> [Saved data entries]

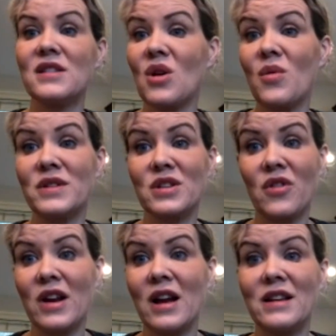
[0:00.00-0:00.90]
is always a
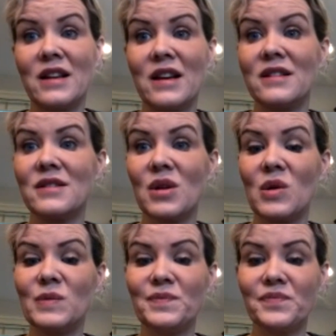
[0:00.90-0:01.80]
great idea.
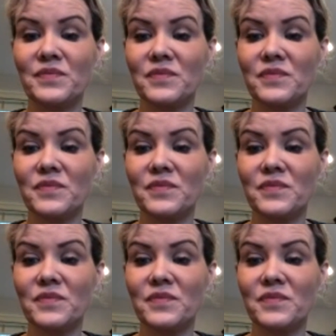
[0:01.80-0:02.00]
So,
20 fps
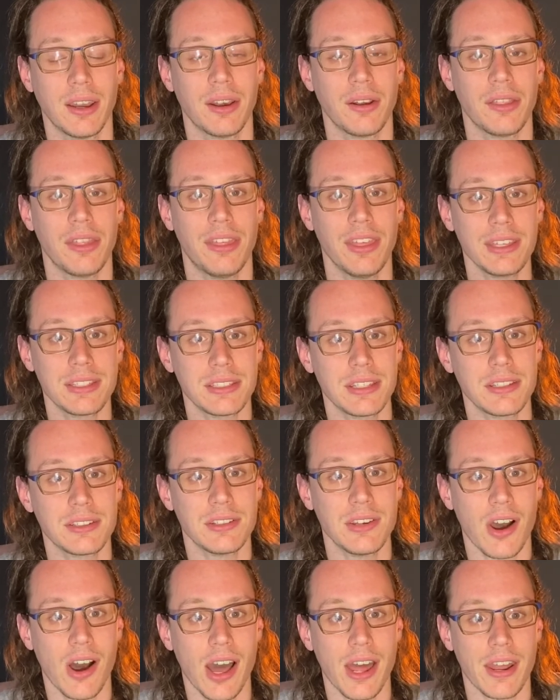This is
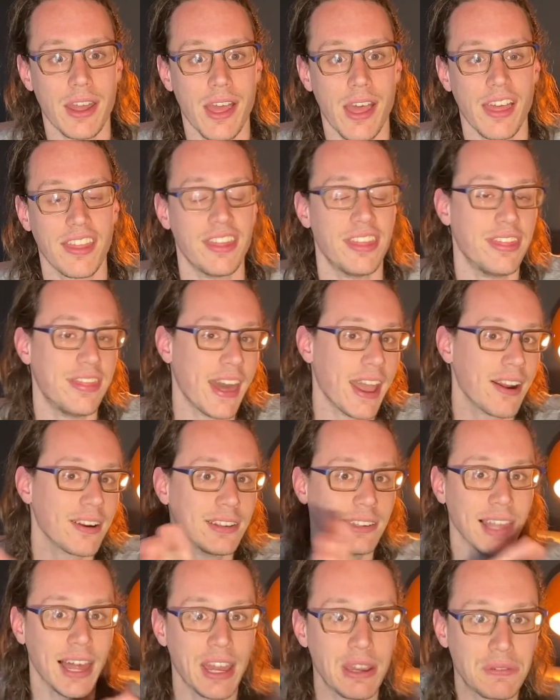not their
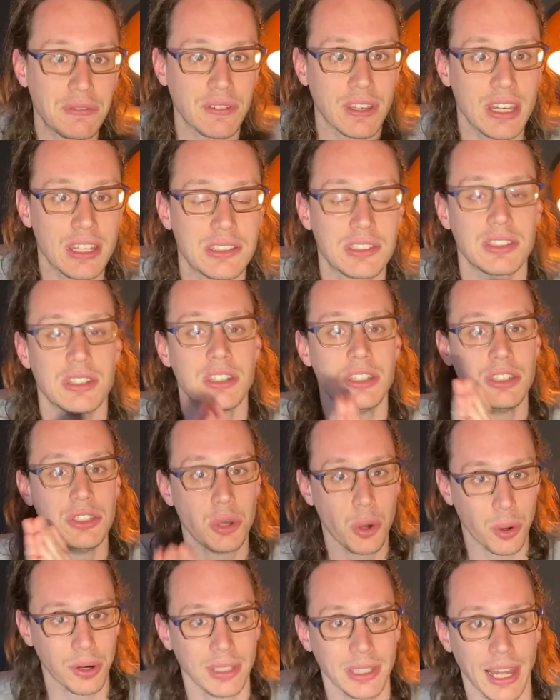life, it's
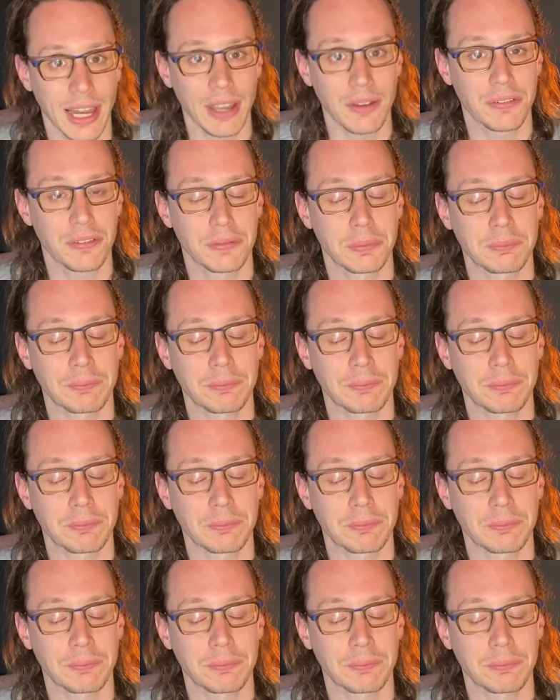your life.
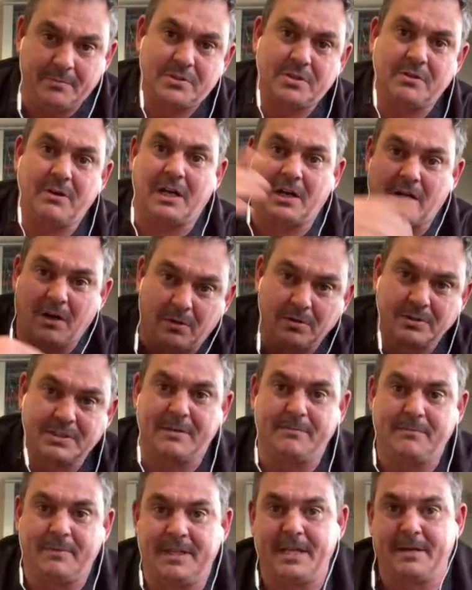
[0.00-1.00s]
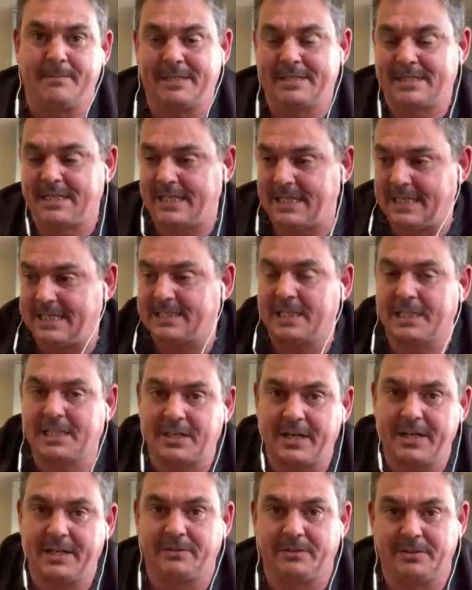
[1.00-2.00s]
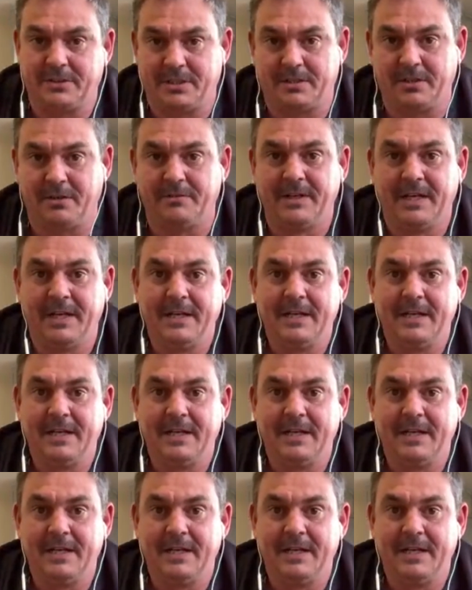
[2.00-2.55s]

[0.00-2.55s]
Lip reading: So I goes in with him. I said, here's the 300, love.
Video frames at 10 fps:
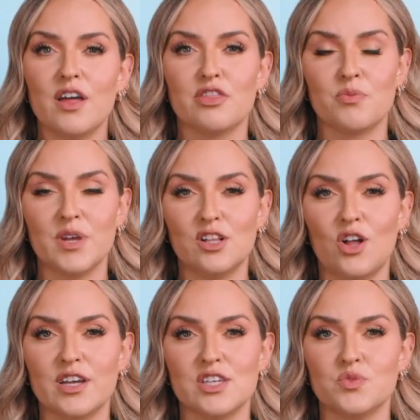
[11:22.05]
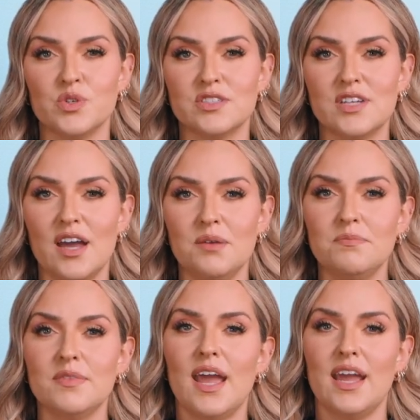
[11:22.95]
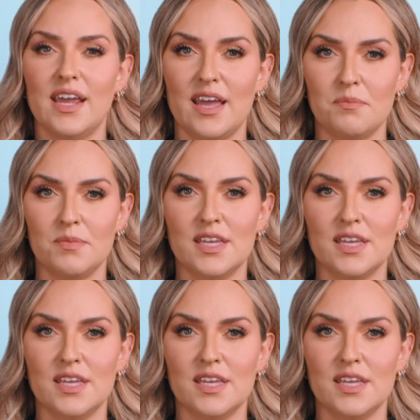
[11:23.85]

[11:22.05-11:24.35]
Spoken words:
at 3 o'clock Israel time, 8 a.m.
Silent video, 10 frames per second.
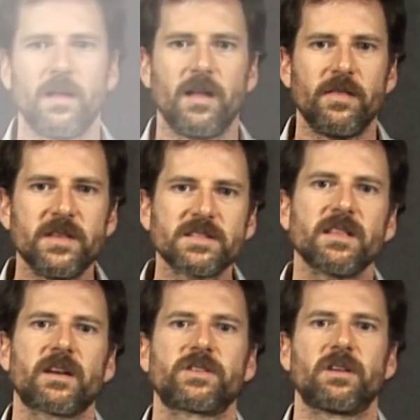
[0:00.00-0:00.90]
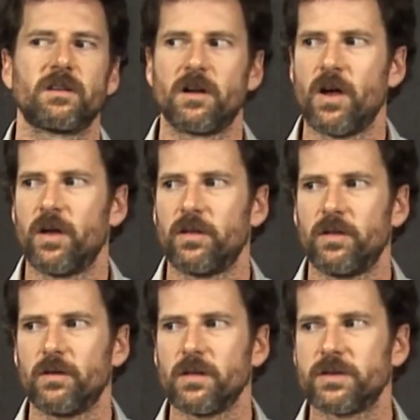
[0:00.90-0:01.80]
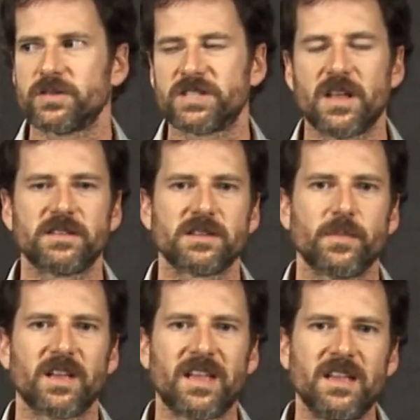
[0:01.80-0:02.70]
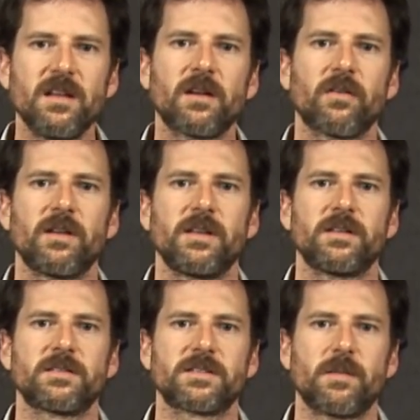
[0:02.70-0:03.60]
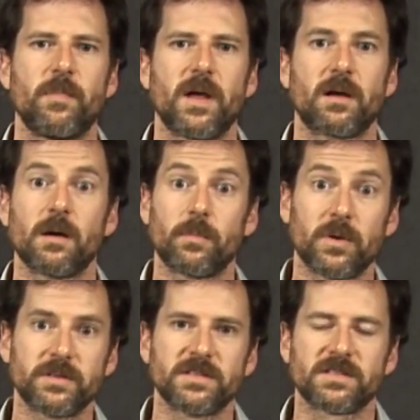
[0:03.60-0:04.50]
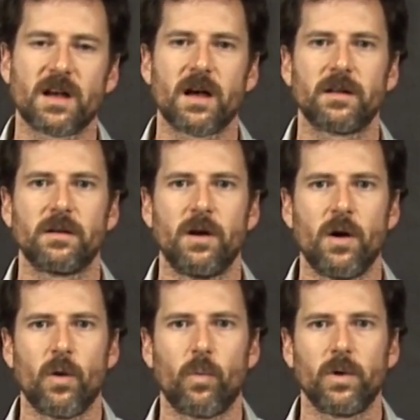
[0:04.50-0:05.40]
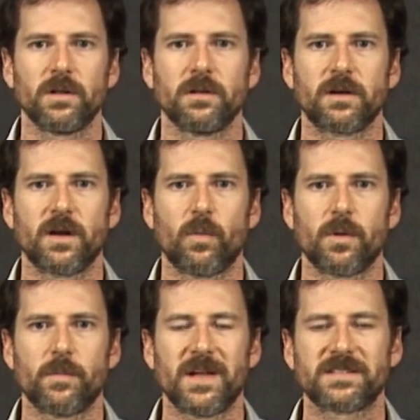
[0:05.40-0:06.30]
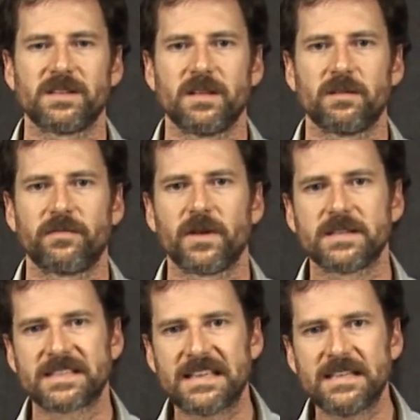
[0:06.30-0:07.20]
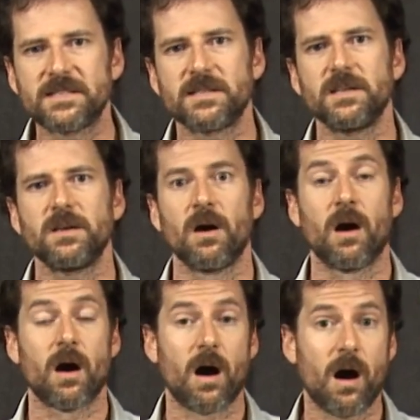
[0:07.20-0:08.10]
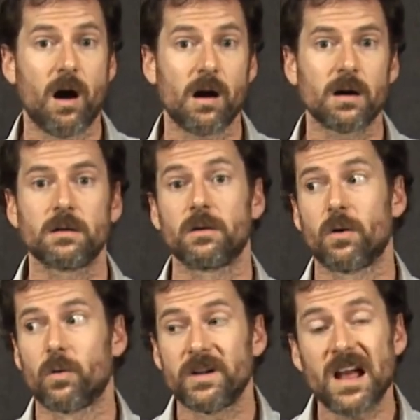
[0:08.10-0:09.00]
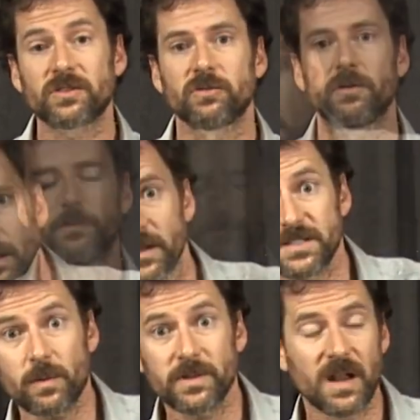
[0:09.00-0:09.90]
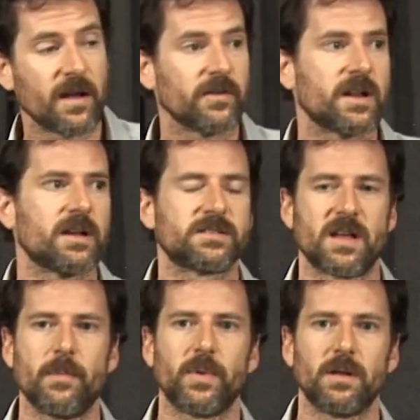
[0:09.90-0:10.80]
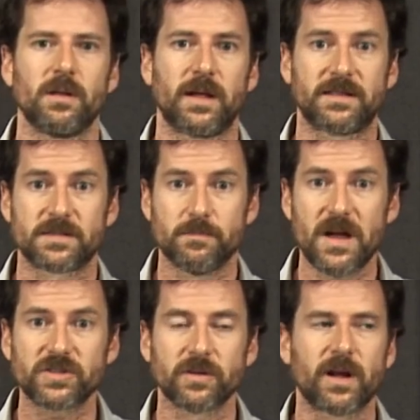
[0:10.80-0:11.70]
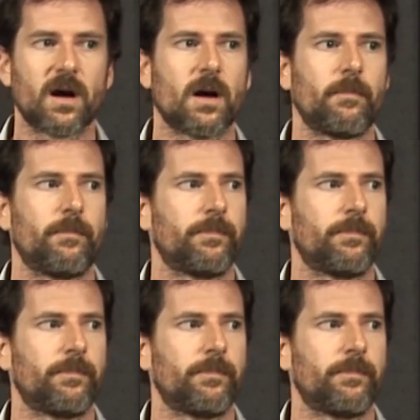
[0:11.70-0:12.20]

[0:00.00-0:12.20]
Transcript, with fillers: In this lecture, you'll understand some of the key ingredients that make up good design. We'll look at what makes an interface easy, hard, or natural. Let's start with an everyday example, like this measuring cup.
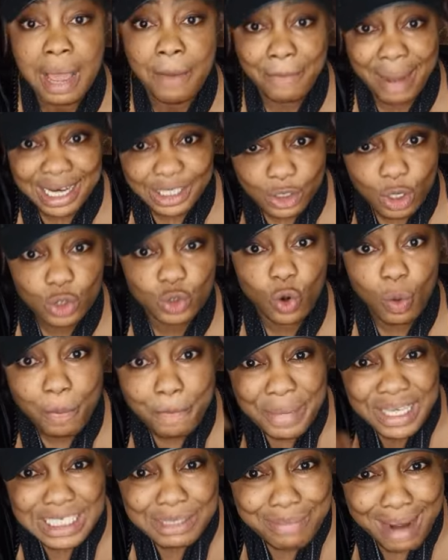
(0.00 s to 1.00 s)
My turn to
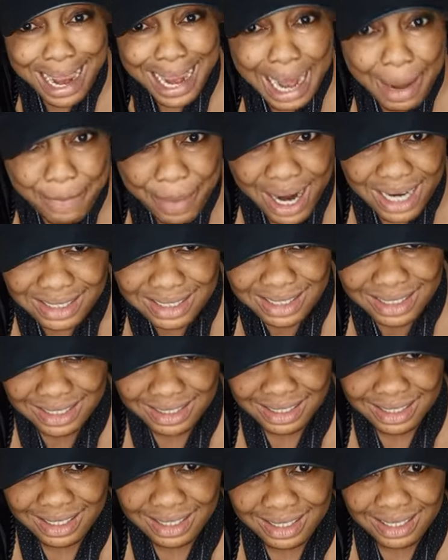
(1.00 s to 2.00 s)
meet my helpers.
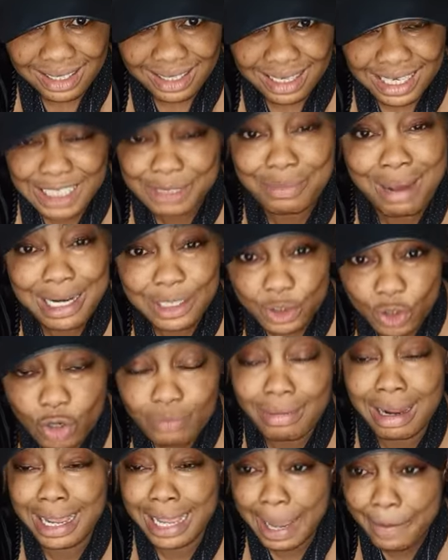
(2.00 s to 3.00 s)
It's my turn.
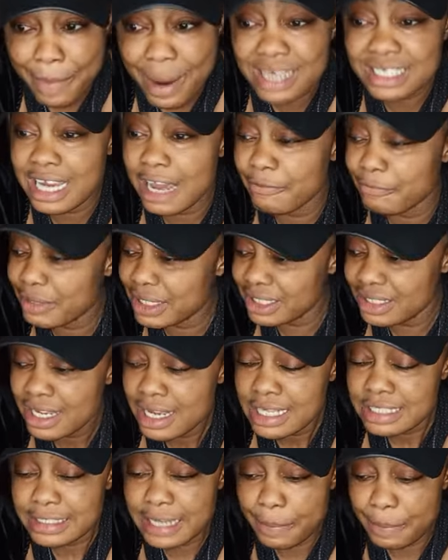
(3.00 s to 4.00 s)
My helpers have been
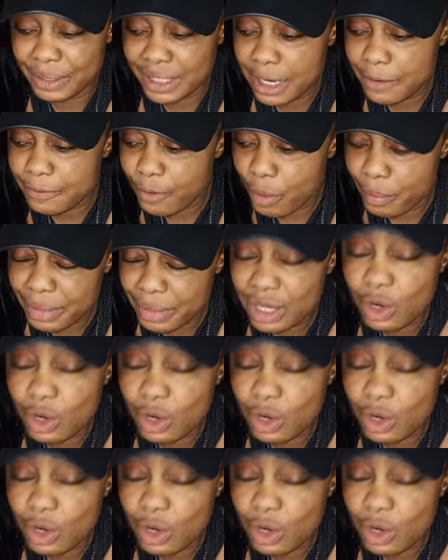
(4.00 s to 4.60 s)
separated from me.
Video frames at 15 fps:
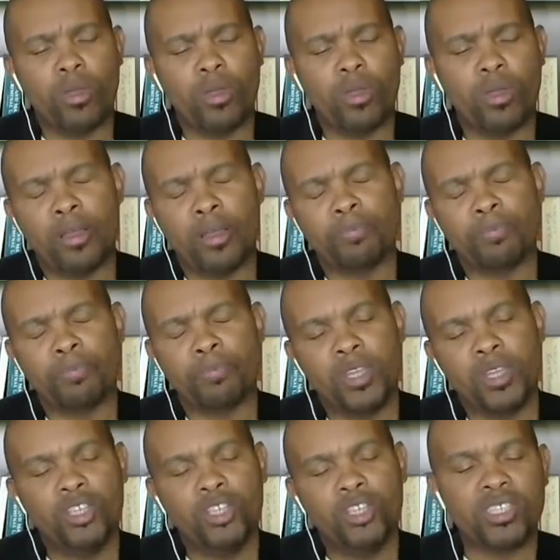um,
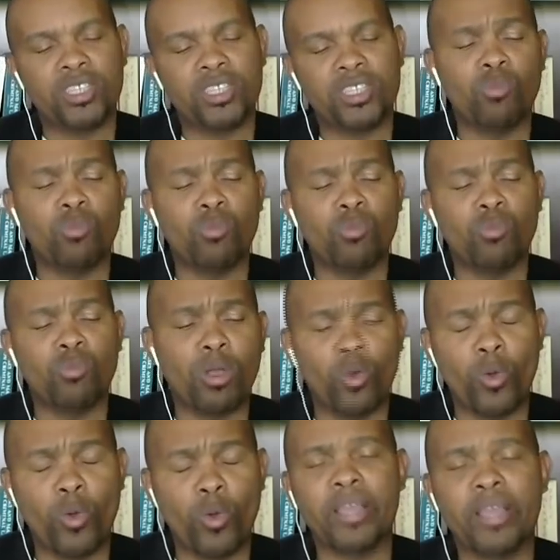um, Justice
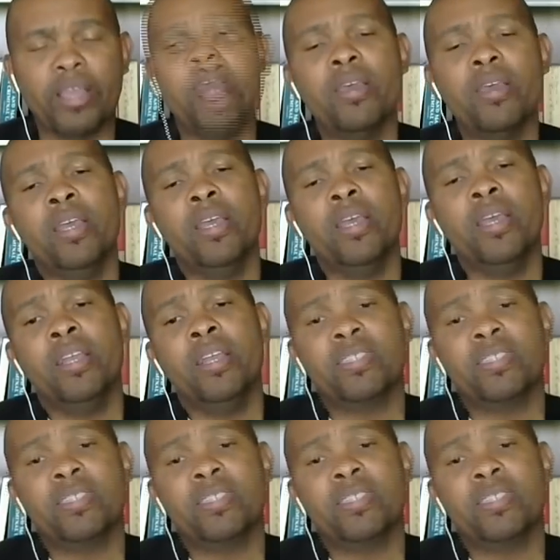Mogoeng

> [About this task]
Look through the entries and find each line that has the string "with". Copy those lines.

> [Result of the exercise]
Lip reading: So I goes in with him. I said, here's the 300, love.
Transcript, with fillers: In this lecture, you'll understand some of the key ingredients that make up good design. We'll look at what makes an interface easy, hard, or natural. Let's start with an everyday example, like this measuring cup.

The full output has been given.